Google Answers Logo
View Question
 
Q: Registers vs SRAM ( Answered 2 out of 5 stars,   1 Comment )
Question  
Subject: Registers vs SRAM
Category: Computers > Hardware
Asked by: aaslam-ga
List Price: $20.00
Posted: 23 Jul 2004 14:28 PDT
Expires: 22 Aug 2004 14:28 PDT
Question ID: 378292
Are Registers inherently faster than SRAM? Why or Why not? If
Registers are Faster, how much Faster they are compared to SRAM? How
much storage bits (typical) provided by registers (implemented
on-chip)?

Clarification of Question by aaslam-ga on 26 Jul 2004 10:36 PDT
I want an answer from technological point of view. What is the
technological difference between Registers and SRAM that cause
Registers faster than SRAM?
Answer  
Subject: Re: Registers vs SRAM
Answered By: maniac-ga on 26 Jul 2004 19:16 PDT
Rated:2 out of 5 stars
 
Hello Aaslam,

Background: when referring to SRAM, I assume you are talking about
main memory. If you really mean caches (as the comment implies), the
performance hit is much less - perhaps 5:1 but the explanations still
apply. I would be glad to revise the answer if needed to more
accurately describe SRAM in caches.

Q: Are registers inherently faster than SRAM?
A: Yes.

Q: Why?
A: Several factors including:
 - distance signals must travel (speed of light, registers are part of the CPU)
 - speed of components implementing the registers (also more expensive)
 - complexity of interface (registers - direct, memory through one or
more cache levels / memory controllers)
 - access to memory may be delayed by I/O units (e.g., DMA, PCI transfers)
When a cache is involved, there is also some complexity related to
independent updates of memory. This will require cache flushes to keep
the cache / memory contents consistent (sometimes referred to as cache
coherency).

Refer to:
  http://www.sc2001.org/papers/pap.pap120.pdf
(describes cycle stealing)
  [several subsequent links also help describe this]
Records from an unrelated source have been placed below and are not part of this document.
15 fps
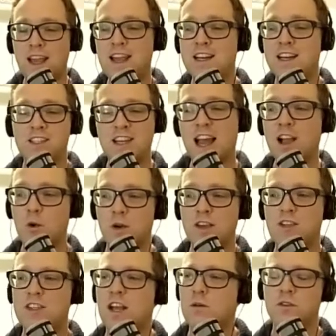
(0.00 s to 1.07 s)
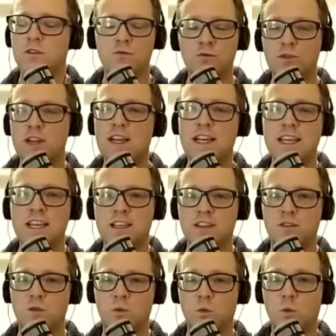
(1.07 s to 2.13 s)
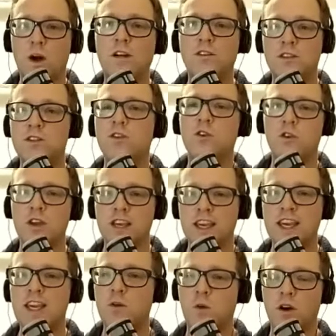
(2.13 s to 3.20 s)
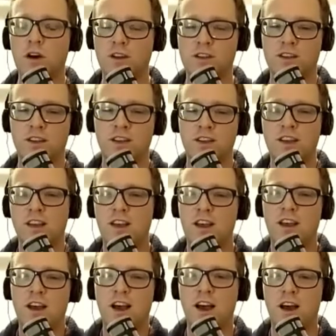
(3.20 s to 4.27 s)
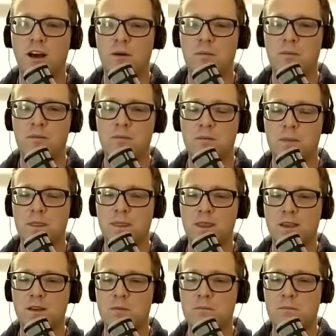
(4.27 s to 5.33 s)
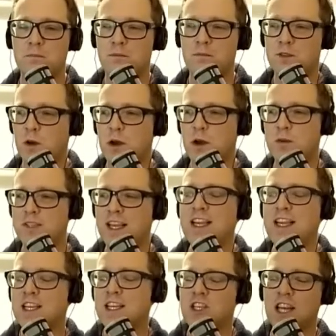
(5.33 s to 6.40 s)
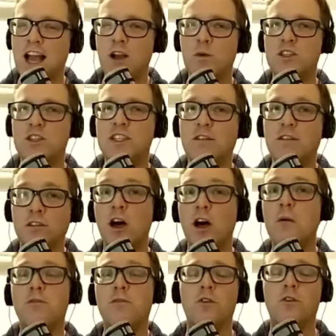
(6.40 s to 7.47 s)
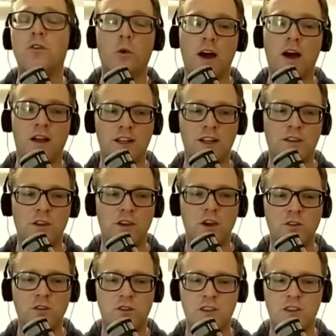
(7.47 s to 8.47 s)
English language, that was a really yeah. well scoring keyword. Um, so I was English language level up for a while. And if you go mm-hmm.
Q: How much faster are registers compared to SRAM?
A: Some old designs had basically a 1:1 ratio - each instruction took
one cycle (instruction fetch / memory operation). For more modern
systems, it varies by system, but a typical ratio is 30:1. The ratio
of 100:1 as noted in the comment is also possible. There are also "Non
Uniform Memory Access" (NUMA) systems where times to local memory are
similar to a normal system, but you also have access to other machines
where the ratio could be 10 times worse (or more). Also note that
write access may be "faster" than read access due to caching effects
(fewer CPU stalls).

For reference:
  http://ciips.ee.uwa.edu.au/~morris/Year2/PLDS210/mem_hierarchy.html
(data for 1996 - 200 to 400 Mhz processors)
  http://www-courses.cs.uiuc.edu/~cs333/slides/chapter5%5B1%5D-1.pdf
(general material, describes ratios of 2:1 up to 200:1 in one table)
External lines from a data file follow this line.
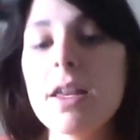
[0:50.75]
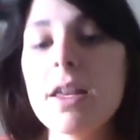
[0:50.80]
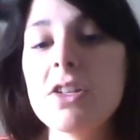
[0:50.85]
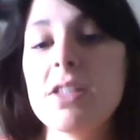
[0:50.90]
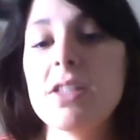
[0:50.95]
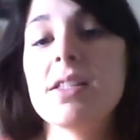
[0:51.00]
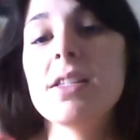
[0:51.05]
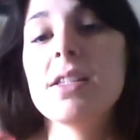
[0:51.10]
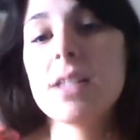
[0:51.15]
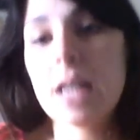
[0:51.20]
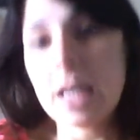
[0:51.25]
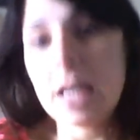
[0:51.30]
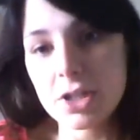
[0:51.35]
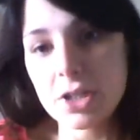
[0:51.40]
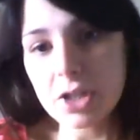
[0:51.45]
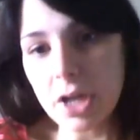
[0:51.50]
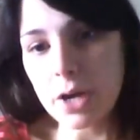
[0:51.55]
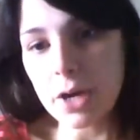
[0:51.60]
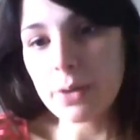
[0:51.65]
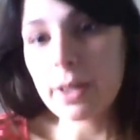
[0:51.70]
just to like
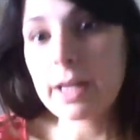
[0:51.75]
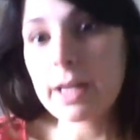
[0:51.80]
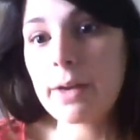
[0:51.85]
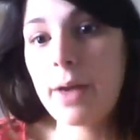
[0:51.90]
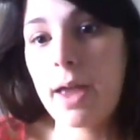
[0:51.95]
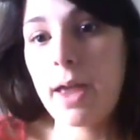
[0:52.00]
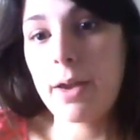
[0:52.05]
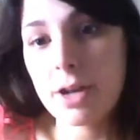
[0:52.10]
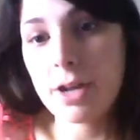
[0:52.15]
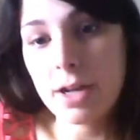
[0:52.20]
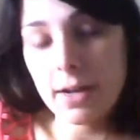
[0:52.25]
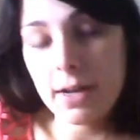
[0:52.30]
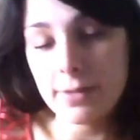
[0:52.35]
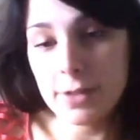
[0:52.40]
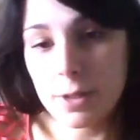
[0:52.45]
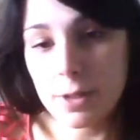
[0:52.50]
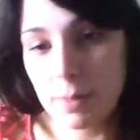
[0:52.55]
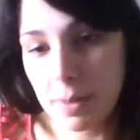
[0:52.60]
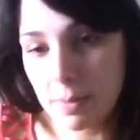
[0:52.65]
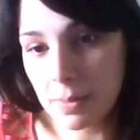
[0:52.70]
show like, okay, you're gonna have
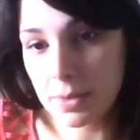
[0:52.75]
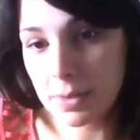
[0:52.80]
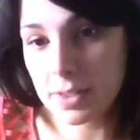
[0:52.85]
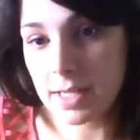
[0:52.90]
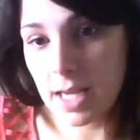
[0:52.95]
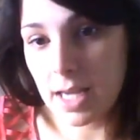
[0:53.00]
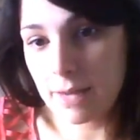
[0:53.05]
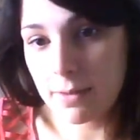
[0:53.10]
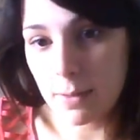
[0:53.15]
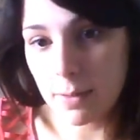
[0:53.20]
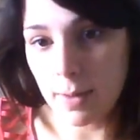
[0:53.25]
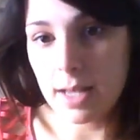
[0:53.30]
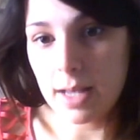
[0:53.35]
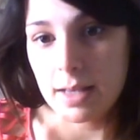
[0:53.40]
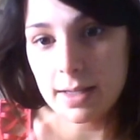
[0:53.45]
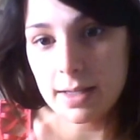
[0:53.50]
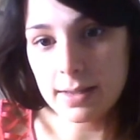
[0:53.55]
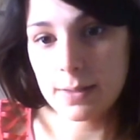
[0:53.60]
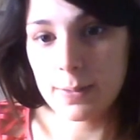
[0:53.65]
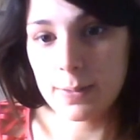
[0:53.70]
2 people the day of your
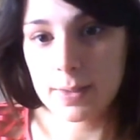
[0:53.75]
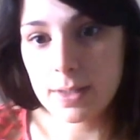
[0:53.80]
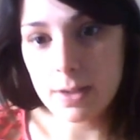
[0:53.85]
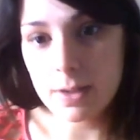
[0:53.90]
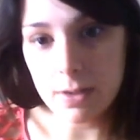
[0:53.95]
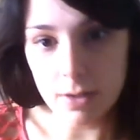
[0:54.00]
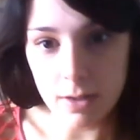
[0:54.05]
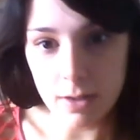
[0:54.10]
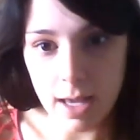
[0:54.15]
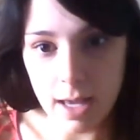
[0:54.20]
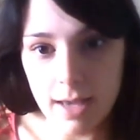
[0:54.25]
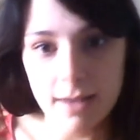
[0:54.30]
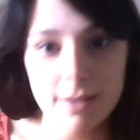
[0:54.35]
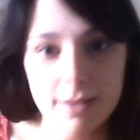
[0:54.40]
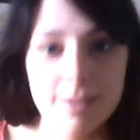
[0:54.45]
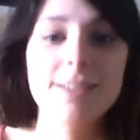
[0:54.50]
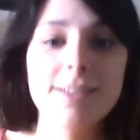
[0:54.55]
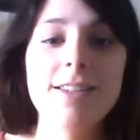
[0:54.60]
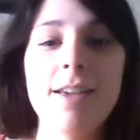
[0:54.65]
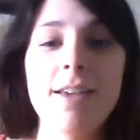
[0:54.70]
wedding, this is what's gonna look like,
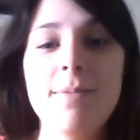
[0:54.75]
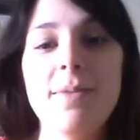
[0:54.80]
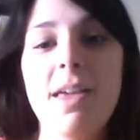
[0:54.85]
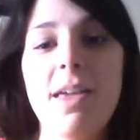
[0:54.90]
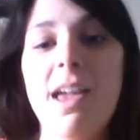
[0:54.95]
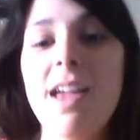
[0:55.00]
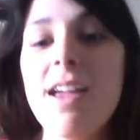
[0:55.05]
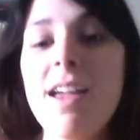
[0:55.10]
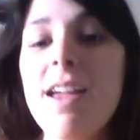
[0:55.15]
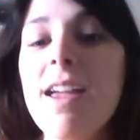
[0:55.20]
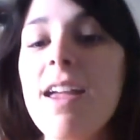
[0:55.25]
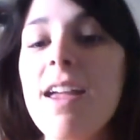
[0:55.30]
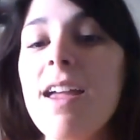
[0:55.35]
type thing.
Q: How many storage bits are provided on chip by registers?
A: Wow - that varies a lot by processor type and age of the system.
The "right answer" is a pretty wide range. In the early to mid 70's it
was common to have a single or pair of registers. For a 16 bit word
size, that would thus be 16 or 32 bits in registers. You may still see
that today in embedded microprocessors as well. Several CISC machines
would later have 8 to 16 registers - so at 32 bits, you get 256 to 512
bits. Several RISC machines would have up to 32 registers, so 1024 to
2048 bits (32 or 64 bit). Note this is MUCH smaller than cache sizes
and memory sizes.

For reference, see:
  http://www.cs.uiowa.edu/~jones/pdp8/man/registers.html
(PDP-8 series, single accumulator and some models w/ extended accumulator)
  http://www.8052.com/tutbregs.phtml
(8051 series, w/ single A/B accumulator, a set of 8 limited "registers")
  http://www.osdata.com/topic/language/asm/register.htm
(several machine references)
  http://www.sics.se/~psm/sparcstack.html
(Sparc register explanation - a RISC machine, also describes stack usage)

Search phrases included:
  memory delay I/O
  8051 registers
  pdp-8 registers
  vax registers
  sparc registers
  memory register cycle ratio

If any part of this answer is unclear or does not meet your needs,
please use a clarification request.

  --Maniac

Request for Answer Clarification by aaslam-ga on 27 Jul 2004 11:14 PDT
I need more quantitative and qualitative answer. My comments are as follows:

1. How much time signal take to travel the distance when accessing to
Registers compared to SRAM (by SRAM, I mean chache memory which does
not need Refresh). Is it an order of magnitude difference? What are
the typical values for signal travel access time?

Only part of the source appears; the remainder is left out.